WHAT TO PRODUCE. Locate the string "video" in the records below. Copy every line where it occurs.

PROVIDED DATA.
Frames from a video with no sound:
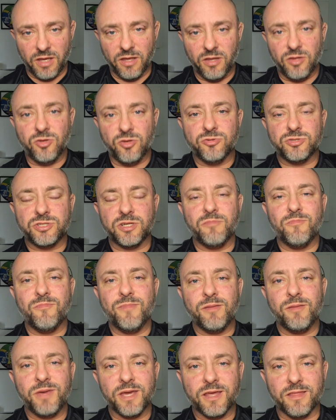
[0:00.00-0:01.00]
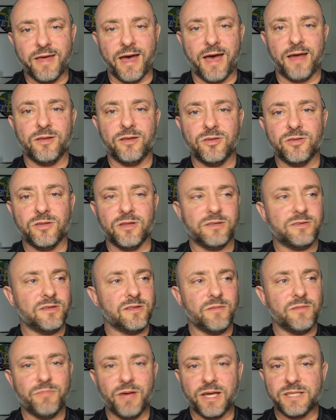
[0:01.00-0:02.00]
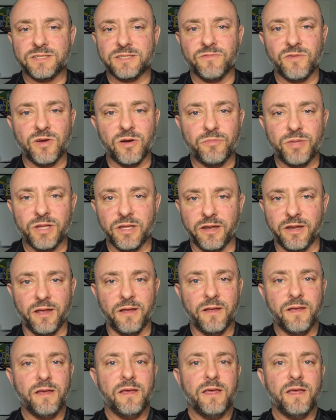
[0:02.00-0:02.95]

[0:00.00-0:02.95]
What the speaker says: you should mimic that to the best of your ability.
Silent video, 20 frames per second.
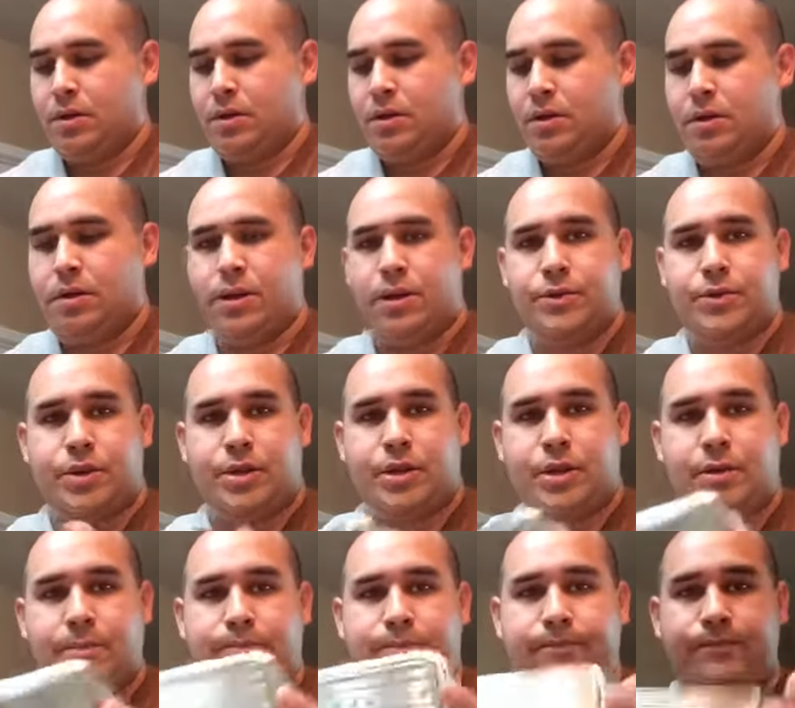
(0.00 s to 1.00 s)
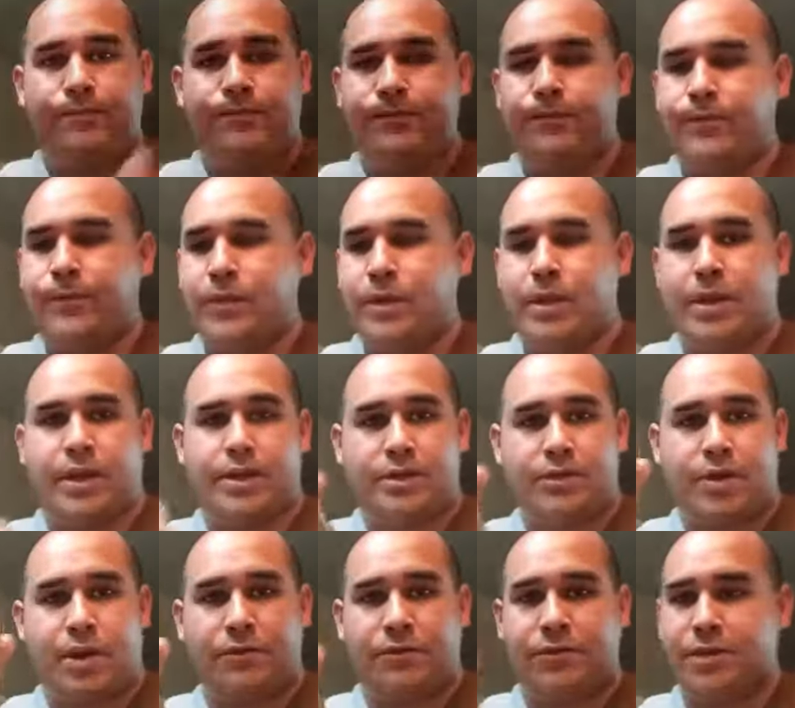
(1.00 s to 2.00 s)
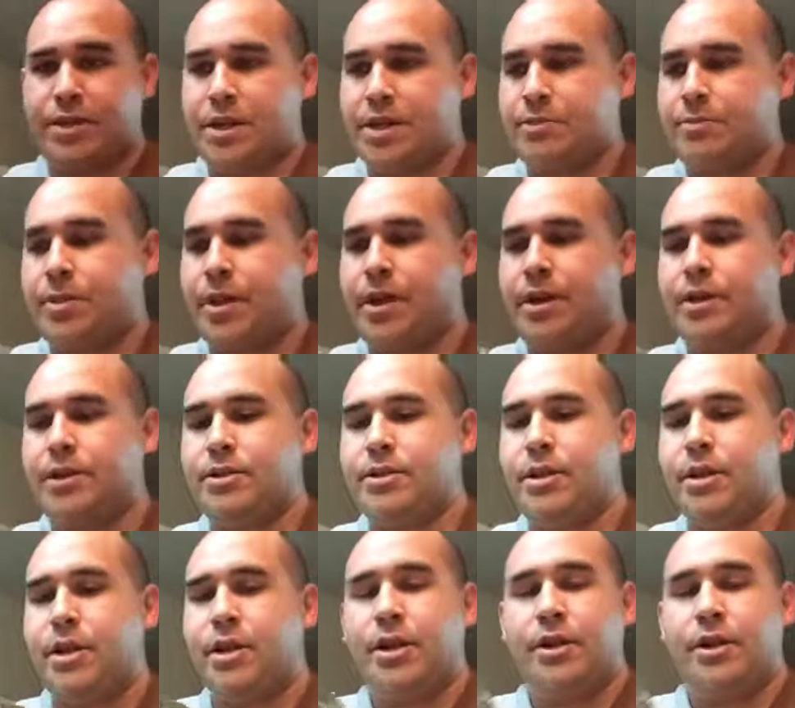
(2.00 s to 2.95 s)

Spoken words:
You close it up, nice travel size package.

RESULT FOR THIS EXERCISE.
Frames from a video with no sound:
Silent video, 20 frames per second.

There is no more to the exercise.